The Apple ruling ‘represents a defiant rejection of US attempts to defend tax-avoiding corporations’. Photograph: Philippe Huguen/AFP/Getty Images
The Apple ruling ‘represents a defiant rejection of US attempts to defend tax-avoiding corporations’. Photograph: Philippe Huguen/AFP/Getty Images

Apple must now pay its taxes. This is a vindication of protest

This article is more than 7 years old
Owen Jones
Victories for protesters over tax avoidance and on TTIP show how grassroots campaigns can overturn injustice and hold the powerful to account

Tax avoidance is one of the great injustices of our time. Services are cut, justified by the lack of public money available, while mega-rich corporations and individuals find means to avoid paying tax. Companies that depend on state largesse – from infrastructure to an education system that trains their employees, to in-work benefits – refuse to contribute in return. Small businesses that don’t have the means to exploit loopholes are destroyed by big businesses that do. At the bottom of the pecking order, benefit fraudsters are pursued for relatively paltry sums of money, while at the top, accountancy firms help design tax laws and then instruct their clients how to get around them. Tax avoidance epitomises an unjust social order: one in which different rules apply, depending on your wealth and power; and where societies are rigged in favour of shamelessly greedy elites.

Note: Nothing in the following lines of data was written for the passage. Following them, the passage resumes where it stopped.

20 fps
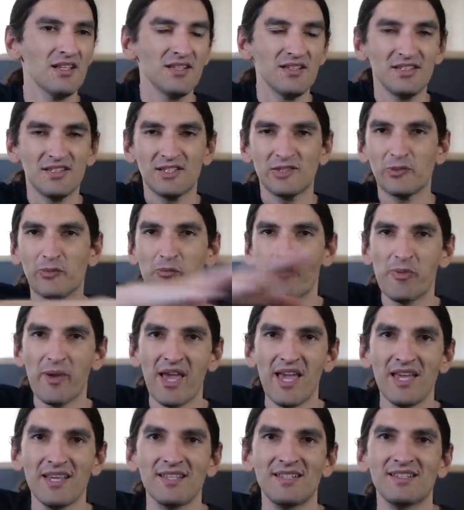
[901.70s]

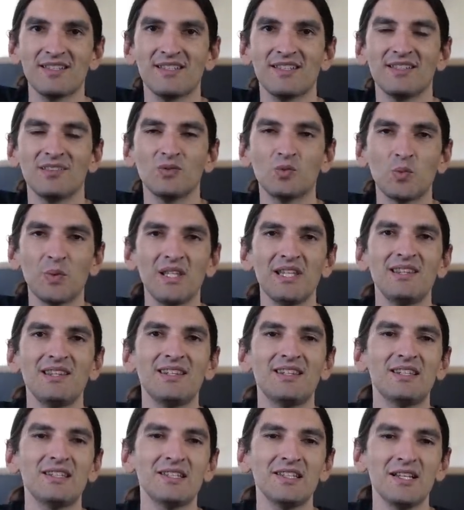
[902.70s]
space and
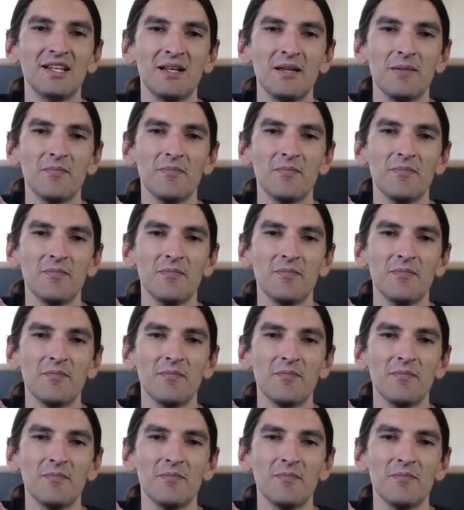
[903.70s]
width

That’s why today’s ruling by the European commission – to force Apple to pay up to €13bn (£11bn) in unpaid taxes – is so significant. Apple is one of the world’s biggest companies. Its arrangement with Ireland allowed it to pay little tax on income earned across the continent: this, the commission says, violates rules on state aid. It also represents a defiant rejection of US attempts to defend tax-avoiding corporations.

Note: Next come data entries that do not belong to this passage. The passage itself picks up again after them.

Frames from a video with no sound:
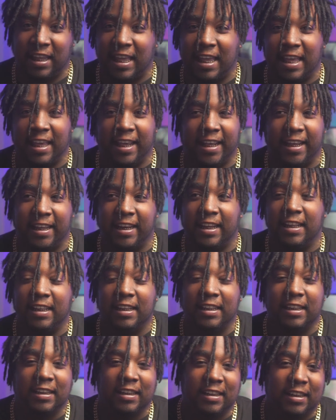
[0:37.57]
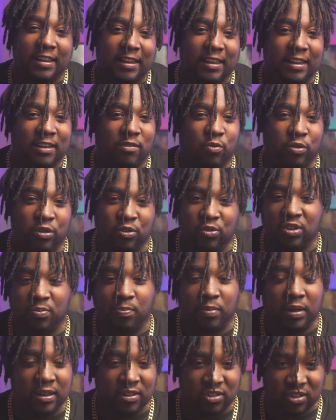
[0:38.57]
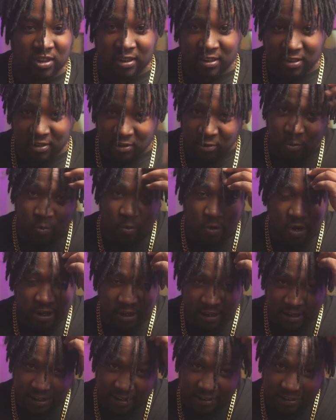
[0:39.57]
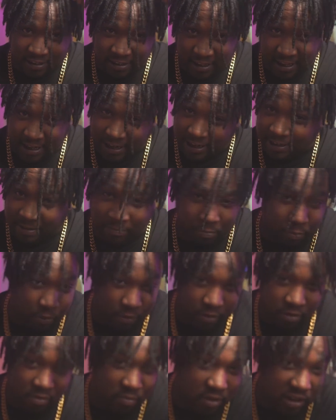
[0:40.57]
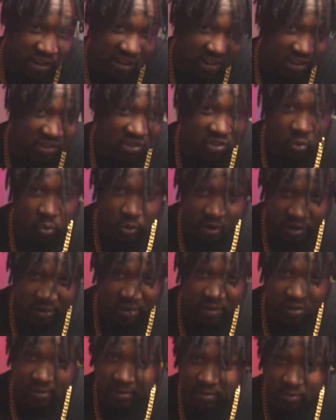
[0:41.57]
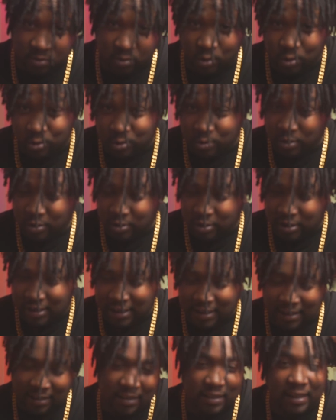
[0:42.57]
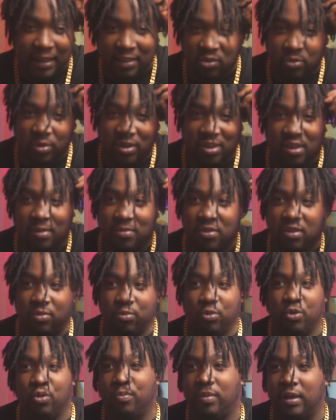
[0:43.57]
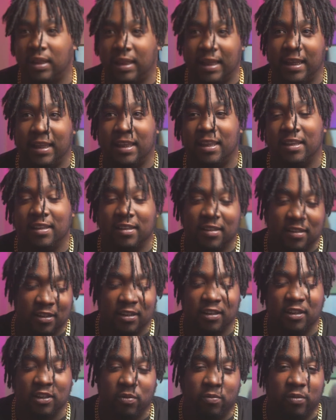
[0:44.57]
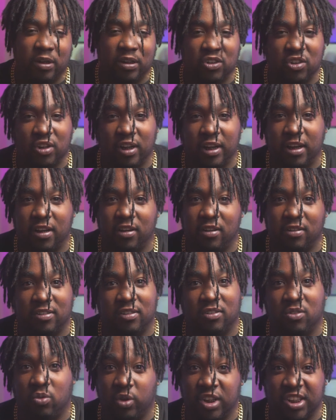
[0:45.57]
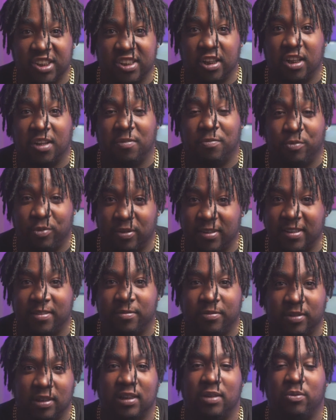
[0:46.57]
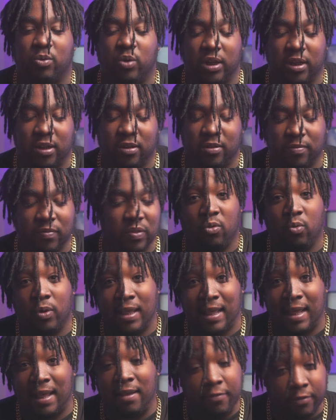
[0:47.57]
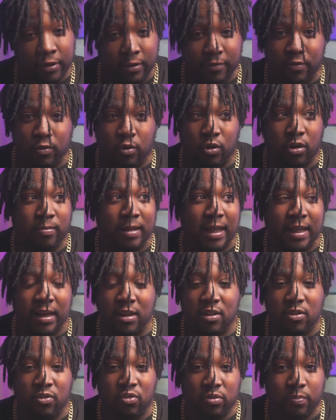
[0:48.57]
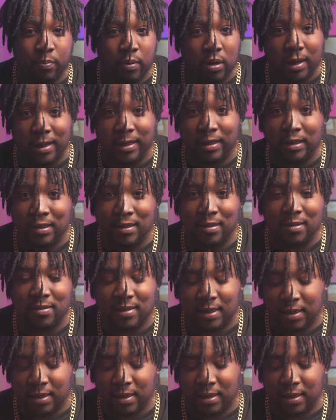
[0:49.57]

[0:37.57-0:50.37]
And when you sponging, you want it to like pretty much just twist to the root, or like not twist up to the root, but like you want your hair to twist up really, really well. The way I freeformed, I didn't use products.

Here is a vindication of protest. Tax justice is only on the agenda because movements forced it there. It was an issue that once only excited those on the fringes of political debate. Years of campaigning changed that. Those in a position of authority are responding to pressure from below. And here is an instructive lesson. Protesting and campaigning can often feel like a lonely, hard and unrewarding slog. Social change is often a story of defeat followed by setback, followed by defeat followed by setback – and then success.

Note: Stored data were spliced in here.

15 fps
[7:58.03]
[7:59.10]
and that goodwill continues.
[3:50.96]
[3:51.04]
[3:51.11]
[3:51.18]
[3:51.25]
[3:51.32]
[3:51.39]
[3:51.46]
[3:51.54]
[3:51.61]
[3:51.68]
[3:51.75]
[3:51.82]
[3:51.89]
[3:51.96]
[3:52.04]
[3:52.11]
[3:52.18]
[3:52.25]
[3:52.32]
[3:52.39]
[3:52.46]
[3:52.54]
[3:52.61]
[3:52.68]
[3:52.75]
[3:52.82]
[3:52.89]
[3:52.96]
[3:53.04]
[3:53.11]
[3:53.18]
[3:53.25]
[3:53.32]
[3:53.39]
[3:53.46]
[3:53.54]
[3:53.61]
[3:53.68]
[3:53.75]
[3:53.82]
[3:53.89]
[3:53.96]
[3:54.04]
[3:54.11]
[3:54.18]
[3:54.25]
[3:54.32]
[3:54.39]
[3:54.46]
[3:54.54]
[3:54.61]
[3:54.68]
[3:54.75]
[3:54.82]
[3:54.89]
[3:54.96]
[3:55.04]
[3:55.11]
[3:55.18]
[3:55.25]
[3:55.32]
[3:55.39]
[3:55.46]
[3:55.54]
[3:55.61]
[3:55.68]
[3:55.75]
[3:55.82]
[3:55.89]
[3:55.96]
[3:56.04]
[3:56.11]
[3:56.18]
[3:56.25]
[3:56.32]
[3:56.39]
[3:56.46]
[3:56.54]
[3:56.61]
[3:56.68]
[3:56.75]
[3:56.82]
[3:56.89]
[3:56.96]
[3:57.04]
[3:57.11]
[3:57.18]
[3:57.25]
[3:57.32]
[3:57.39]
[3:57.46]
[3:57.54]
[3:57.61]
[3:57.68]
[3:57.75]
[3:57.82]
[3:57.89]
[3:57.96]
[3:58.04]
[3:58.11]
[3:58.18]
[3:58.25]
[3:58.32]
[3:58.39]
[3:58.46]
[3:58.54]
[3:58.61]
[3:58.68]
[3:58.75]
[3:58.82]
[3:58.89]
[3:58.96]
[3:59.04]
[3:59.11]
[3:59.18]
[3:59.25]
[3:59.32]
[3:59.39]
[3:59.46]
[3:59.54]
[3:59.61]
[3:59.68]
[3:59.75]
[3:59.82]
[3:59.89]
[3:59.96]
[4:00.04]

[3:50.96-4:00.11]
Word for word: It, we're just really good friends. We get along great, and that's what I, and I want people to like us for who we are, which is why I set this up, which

Another striking example: the Transatlantic Trade Investment Partnership (TTIP), negotiated between the EU and the US, which would hand corporations the power to sue elected governments in secret courts to block policies that might hurt their profits. Years of campaigning and protesting against it across Europe: and it’s paid off. On Monday, Germany’s vice-chancellor declared that TTIP had “de facto failed”. Today, France’s trade minister called for TTIP talks to be called off. People power won.

We are often told about the futility of protesting and campaigning. But these victories tell us otherwise. They should embolden us to confront other injustices, too. By having a bit of determination and resilience, such injustices can be overcome – and that is a lesson the powerful should fear.